▸ **What the task asks**
Reproduce the lines of the material exactly, excluding every image.

•••••

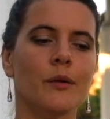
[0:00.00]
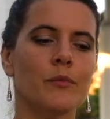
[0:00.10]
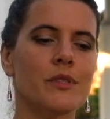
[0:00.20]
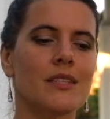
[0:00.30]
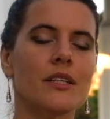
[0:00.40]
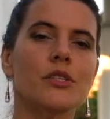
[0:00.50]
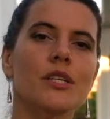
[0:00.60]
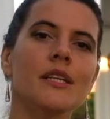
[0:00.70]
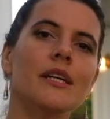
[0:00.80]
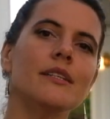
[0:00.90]
such an
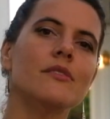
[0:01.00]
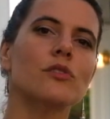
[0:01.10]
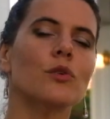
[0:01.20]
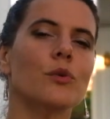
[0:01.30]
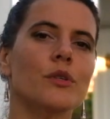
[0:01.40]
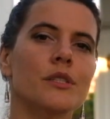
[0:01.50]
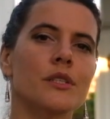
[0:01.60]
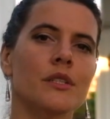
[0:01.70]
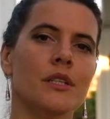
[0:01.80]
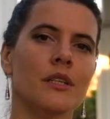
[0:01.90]
inner discord
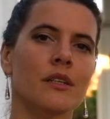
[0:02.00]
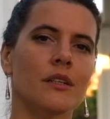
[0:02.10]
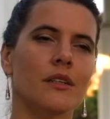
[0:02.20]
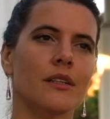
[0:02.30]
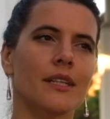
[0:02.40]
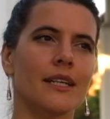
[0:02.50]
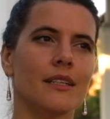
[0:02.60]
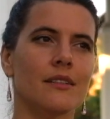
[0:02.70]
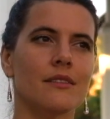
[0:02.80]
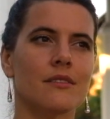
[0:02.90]
that
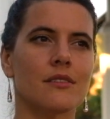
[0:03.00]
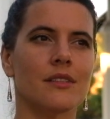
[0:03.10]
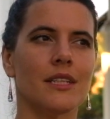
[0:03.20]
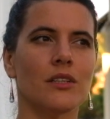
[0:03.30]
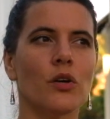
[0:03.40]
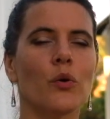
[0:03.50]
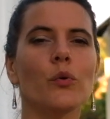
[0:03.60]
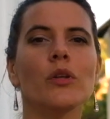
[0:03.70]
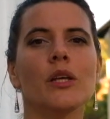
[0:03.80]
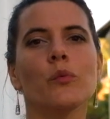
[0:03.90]
the
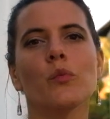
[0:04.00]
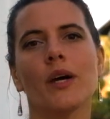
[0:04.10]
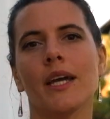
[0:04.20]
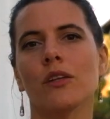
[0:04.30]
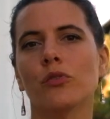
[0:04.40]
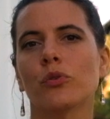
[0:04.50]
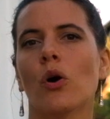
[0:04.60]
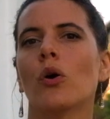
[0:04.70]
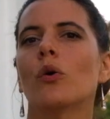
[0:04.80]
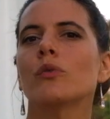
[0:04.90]
only way to
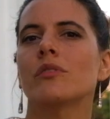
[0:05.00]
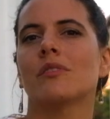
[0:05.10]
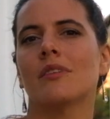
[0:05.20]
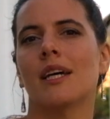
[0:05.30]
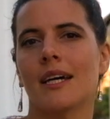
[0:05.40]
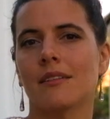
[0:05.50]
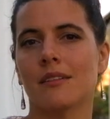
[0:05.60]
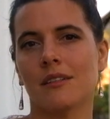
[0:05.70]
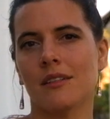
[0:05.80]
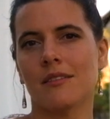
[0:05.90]
host that
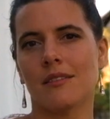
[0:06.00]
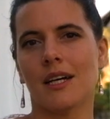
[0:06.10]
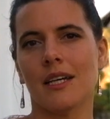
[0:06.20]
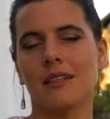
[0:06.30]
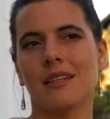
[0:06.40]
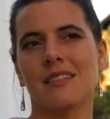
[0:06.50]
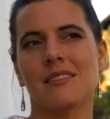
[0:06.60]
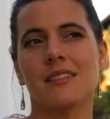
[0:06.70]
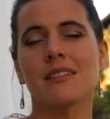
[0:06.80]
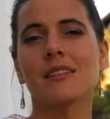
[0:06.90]
inside and
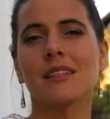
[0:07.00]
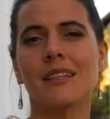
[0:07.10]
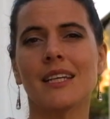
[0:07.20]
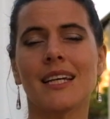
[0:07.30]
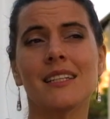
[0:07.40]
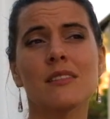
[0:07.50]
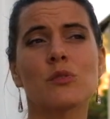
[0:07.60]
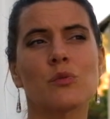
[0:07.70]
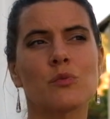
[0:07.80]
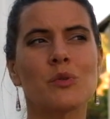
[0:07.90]
still at least
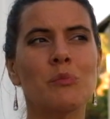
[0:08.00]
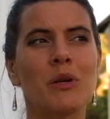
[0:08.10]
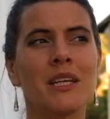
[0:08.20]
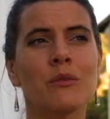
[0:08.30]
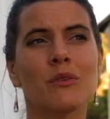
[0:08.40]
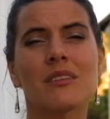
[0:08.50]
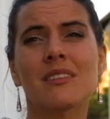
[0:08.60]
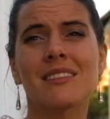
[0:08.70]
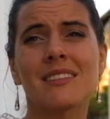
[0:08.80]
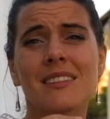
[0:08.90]
remain with
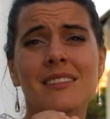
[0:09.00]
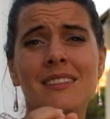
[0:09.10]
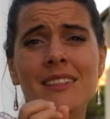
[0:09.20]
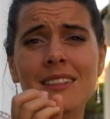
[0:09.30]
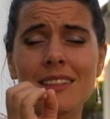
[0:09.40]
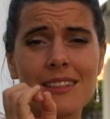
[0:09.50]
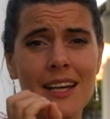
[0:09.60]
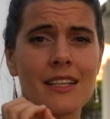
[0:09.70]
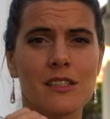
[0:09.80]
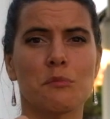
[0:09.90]
a little
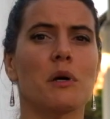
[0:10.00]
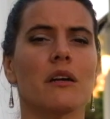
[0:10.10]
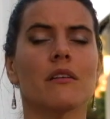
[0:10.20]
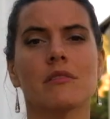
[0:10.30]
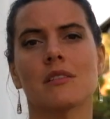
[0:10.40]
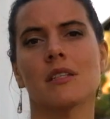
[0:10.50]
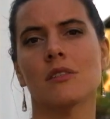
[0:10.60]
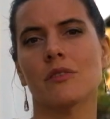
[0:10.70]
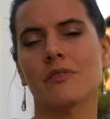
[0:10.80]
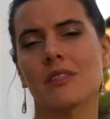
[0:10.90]
tiny spark of a
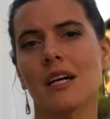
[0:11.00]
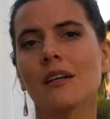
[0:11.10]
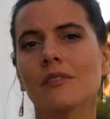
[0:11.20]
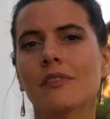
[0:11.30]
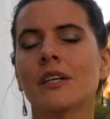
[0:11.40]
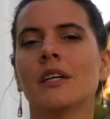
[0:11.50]
sense of self,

•••••

▸ **Result below**
[0:00.00]
[0:00.10]
[0:00.20]
[0:00.30]
[0:00.40]
[0:00.50]
[0:00.60]
[0:00.70]
[0:00.80]
[0:00.90]
such an
[0:01.00]
[0:01.10]
[0:01.20]
[0:01.30]
[0:01.40]
[0:01.50]
[0:01.60]
[0:01.70]
[0:01.80]
[0:01.90]
inner discord
[0:02.00]
[0:02.10]
[0:02.20]
[0:02.30]
[0:02.40]
[0:02.50]
[0:02.60]
[0:02.70]
[0:02.80]
[0:02.90]
that
[0:03.00]
[0:03.10]
[0:03.20]
[0:03.30]
[0:03.40]
[0:03.50]
[0:03.60]
[0:03.70]
[0:03.80]
[0:03.90]
the
[0:04.00]
[0:04.10]
[0:04.20]
[0:04.30]
[0:04.40]
[0:04.50]
[0:04.60]
[0:04.70]
[0:04.80]
[0:04.90]
only way to
[0:05.00]
[0:05.10]
[0:05.20]
[0:05.30]
[0:05.40]
[0:05.50]
[0:05.60]
[0:05.70]
[0:05.80]
[0:05.90]
host that
[0:06.00]
[0:06.10]
[0:06.20]
[0:06.30]
[0:06.40]
[0:06.50]
[0:06.60]
[0:06.70]
[0:06.80]
[0:06.90]
inside and
[0:07.00]
[0:07.10]
[0:07.20]
[0:07.30]
[0:07.40]
[0:07.50]
[0:07.60]
[0:07.70]
[0:07.80]
[0:07.90]
still at least
[0:08.00]
[0:08.10]
[0:08.20]
[0:08.30]
[0:08.40]
[0:08.50]
[0:08.60]
[0:08.70]
[0:08.80]
[0:08.90]
remain with
[0:09.00]
[0:09.10]
[0:09.20]
[0:09.30]
[0:09.40]
[0:09.50]
[0:09.60]
[0:09.70]
[0:09.80]
[0:09.90]
a little
[0:10.00]
[0:10.10]
[0:10.20]
[0:10.30]
[0:10.40]
[0:10.50]
[0:10.60]
[0:10.70]
[0:10.80]
[0:10.90]
tiny spark of a
[0:11.00]
[0:11.10]
[0:11.20]
[0:11.30]
[0:11.40]
[0:11.50]
sense of self,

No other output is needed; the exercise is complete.